=== Begin Enclosure ===

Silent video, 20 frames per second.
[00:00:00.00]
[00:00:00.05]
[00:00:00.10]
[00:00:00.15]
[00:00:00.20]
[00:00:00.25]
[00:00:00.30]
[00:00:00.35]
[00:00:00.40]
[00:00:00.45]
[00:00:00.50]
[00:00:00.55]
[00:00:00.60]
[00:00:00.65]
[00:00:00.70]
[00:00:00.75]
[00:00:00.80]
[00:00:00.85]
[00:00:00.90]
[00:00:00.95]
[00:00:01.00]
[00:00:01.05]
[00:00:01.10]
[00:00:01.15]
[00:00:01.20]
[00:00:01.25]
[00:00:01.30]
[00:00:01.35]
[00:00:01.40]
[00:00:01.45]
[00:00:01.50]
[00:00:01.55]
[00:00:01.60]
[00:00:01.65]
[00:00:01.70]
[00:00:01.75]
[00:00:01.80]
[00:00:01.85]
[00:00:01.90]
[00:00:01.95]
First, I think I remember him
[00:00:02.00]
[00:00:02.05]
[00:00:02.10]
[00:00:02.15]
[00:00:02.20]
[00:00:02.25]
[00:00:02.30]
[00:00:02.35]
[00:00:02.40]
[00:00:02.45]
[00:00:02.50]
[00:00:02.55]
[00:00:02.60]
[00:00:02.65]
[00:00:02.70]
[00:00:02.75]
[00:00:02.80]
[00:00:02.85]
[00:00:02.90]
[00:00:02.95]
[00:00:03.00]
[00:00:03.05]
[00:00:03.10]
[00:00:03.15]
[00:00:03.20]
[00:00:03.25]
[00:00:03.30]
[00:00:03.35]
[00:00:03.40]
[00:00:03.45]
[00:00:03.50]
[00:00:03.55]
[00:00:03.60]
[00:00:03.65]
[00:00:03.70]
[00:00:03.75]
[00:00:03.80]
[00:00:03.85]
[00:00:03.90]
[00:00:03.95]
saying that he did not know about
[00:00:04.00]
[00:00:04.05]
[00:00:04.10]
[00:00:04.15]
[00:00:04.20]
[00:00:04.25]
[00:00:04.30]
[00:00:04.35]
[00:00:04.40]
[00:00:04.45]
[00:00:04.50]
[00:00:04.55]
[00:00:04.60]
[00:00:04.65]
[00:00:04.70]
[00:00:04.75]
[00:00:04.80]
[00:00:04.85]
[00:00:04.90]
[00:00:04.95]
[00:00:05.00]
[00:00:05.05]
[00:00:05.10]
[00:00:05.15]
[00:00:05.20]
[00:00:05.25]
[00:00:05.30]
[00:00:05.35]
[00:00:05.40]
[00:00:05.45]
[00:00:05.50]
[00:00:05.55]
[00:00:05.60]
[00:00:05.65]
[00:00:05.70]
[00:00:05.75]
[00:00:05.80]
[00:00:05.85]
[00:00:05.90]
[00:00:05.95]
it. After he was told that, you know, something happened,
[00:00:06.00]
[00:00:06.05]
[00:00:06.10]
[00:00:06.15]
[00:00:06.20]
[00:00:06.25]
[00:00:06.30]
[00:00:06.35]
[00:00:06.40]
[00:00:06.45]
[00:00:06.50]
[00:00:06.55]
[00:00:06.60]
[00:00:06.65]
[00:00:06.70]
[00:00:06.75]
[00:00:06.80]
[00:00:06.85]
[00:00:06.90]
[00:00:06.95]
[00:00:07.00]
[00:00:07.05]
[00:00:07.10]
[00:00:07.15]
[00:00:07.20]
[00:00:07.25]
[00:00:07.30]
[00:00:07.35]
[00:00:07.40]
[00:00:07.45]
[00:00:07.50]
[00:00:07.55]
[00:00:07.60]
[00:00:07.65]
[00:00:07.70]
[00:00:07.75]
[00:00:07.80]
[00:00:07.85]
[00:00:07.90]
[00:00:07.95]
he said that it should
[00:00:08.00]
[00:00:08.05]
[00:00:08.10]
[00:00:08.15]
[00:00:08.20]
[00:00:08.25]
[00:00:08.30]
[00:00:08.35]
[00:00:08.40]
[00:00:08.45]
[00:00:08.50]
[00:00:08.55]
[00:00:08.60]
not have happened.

=== End Enclosure ===

Copy only this part of the entries above: the line with "[00:00:02.20]", the line with "[00:00:04.65]", and the lines between, all exactly as written.

[00:00:02.20]
[00:00:02.25]
[00:00:02.30]
[00:00:02.35]
[00:00:02.40]
[00:00:02.45]
[00:00:02.50]
[00:00:02.55]
[00:00:02.60]
[00:00:02.65]
[00:00:02.70]
[00:00:02.75]
[00:00:02.80]
[00:00:02.85]
[00:00:02.90]
[00:00:02.95]
[00:00:03.00]
[00:00:03.05]
[00:00:03.10]
[00:00:03.15]
[00:00:03.20]
[00:00:03.25]
[00:00:03.30]
[00:00:03.35]
[00:00:03.40]
[00:00:03.45]
[00:00:03.50]
[00:00:03.55]
[00:00:03.60]
[00:00:03.65]
[00:00:03.70]
[00:00:03.75]
[00:00:03.80]
[00:00:03.85]
[00:00:03.90]
[00:00:03.95]
saying that he did not know about
[00:00:04.00]
[00:00:04.05]
[00:00:04.10]
[00:00:04.15]
[00:00:04.20]
[00:00:04.25]
[00:00:04.30]
[00:00:04.35]
[00:00:04.40]
[00:00:04.45]
[00:00:04.50]
[00:00:04.55]
[00:00:04.60]
[00:00:04.65]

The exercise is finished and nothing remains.